I always found the mythological attributions lacking in depth or completeness, and it was much easier to see the Gods manifesting in and through ourselves. How can you assign an entire pantheon so that it is reasonably attributed to a simple fourfold pattern? There was a lot of early speculation about which mythic deity was which God, but later we tended to switch back to the psychospiritual perspective that was our home territory. It was from ourselves the conception was derived, so it was best seen in us.

Here the paradoxes mounted. Rough 'n tough Jehovah had a core of love as sweetness-and-light Lucifer had a core of hatred, so that both could be mean on their bad sides. Stalin, Mao and Mussolini, for example, were all Luciferians - ruthlessly pursuing visions of perfection, but in crises often doing what Lucifer did - deserting, either giving up or washing their hands of the problems they'd created and purging someone who could convincingly provide a cover for their own ineptitude.

King Henry VIII of England was Jehovian, a tyrant but also a man who loved to joust in his youth - Bluff King Hal, sponsor of the arts and genial pal to his subjects. Jehovians like meat and drink and sleep, and Henry fit that profile to a T, as well suffering from the classic Jehovian paranoia that God was out to get him.

Few people could truly embody the Satanic extremes. Rasputin comes to mind, being both dissolute and a prayerful ecstatic. Genghis Khan and Alexander the Great also fit. Both were warriors who pursued their wild dreams to the exhaustion and despair of their own followers. But normally, the Satanic pattern, being dysfunctional in the everyday world, found better fulfilment in the arts. Four-fifths of 60s rock stars (including Keith Richards and today's other geezers who didn't manage to overdose in their youth) were Satanic, though they often operated through a freedom-loving Luciferian persona. (Think Jimi Hendrix in flower-power shirts).

A distinguishing point of the Satanist was that where the Jehovian feared and endured failure, and the Luciferian feared the futility that can follow material success, the Satanist felt he was already damned (hence the overdoses). The Satanist's world seems a trap, a private hell of compromises and imperfections, and the Crusade, the Jihad, the campaign of conquest, offers an apparent way to remake it.

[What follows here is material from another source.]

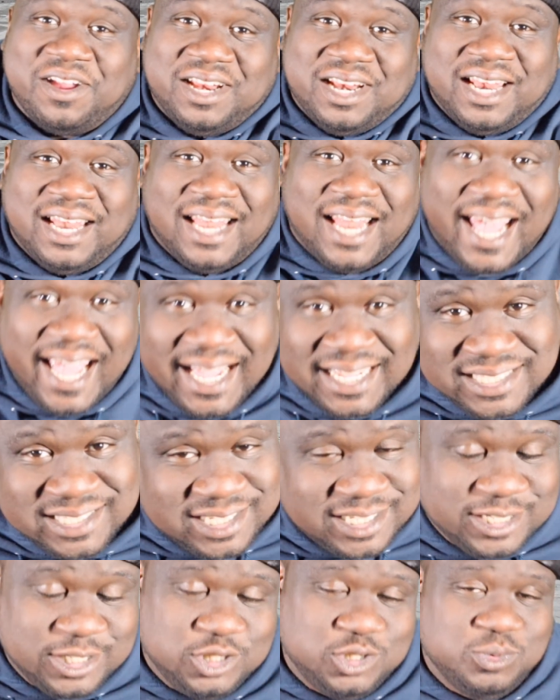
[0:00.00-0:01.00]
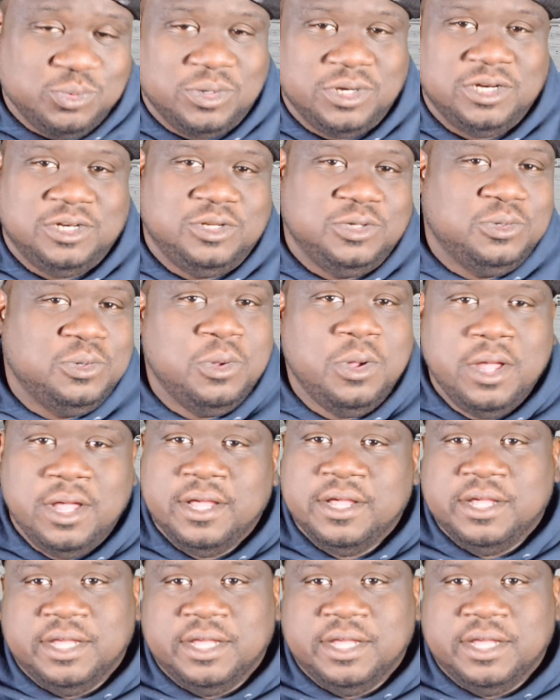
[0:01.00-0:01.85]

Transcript: last thing that you want to do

Christians would be Mahatma Gandhi and Martin Luther King, though both of these showed the pattern at its peak. Christians span a spectrum from martyr down to victim, the effective ones achieving a martyrdom that had a point and a lasting effect, the victims being ... well, victims. You might put Nelson Mandela in this category, but his sheer defiance and ultimate triumph more closely resemble a Jehovian's long struggle to maintain the right. Pastor Niemuller and Dietrich Bonhoeffer in Germany are more classically Christian, especially in their natural affinity for Christianity or a Christ-like attitude.

Ideally, there is a superordinate pattern we can each attain, by which all the characteristics of the different patterns manifest at their optimum. The love and acceptance of Satan and Christ, the strength of Jehovah, and the brightness and vitality of Lucifer are accessible to us, and we can employ them at will. Qabalistically, this condition corresponds to that of an Exempt Adept, the person who has attained control of the mind and the passions and can deploy them at will, or not at all.

But as I often remark here, we became enmeshed in the Game and its permutations, and became overly fascinated in this. For anyone to have attained to that detached state would have threatened the group-mind and the group-think, because it represented freedom.

Curiously, it occurs to me that a negative trait of the Christian pattern was referred to as 'compulsive independence'; that is, the Christian always wants and needs to do things his or her way. This can lead to obstruction, or it can produce an inspiring figure like King or Niemuller. The victimishness and weakness the pattern can exhibit seem, in retrospect, often to have been exaggerated within the Processean community; a negative suggestion that was often reiterated to those who felt this trait in themselves. As we also did with Satanists, we reminded them too much of their private hells under the guise of offering healing.

In such ways did we deny our own road out from the Shadow.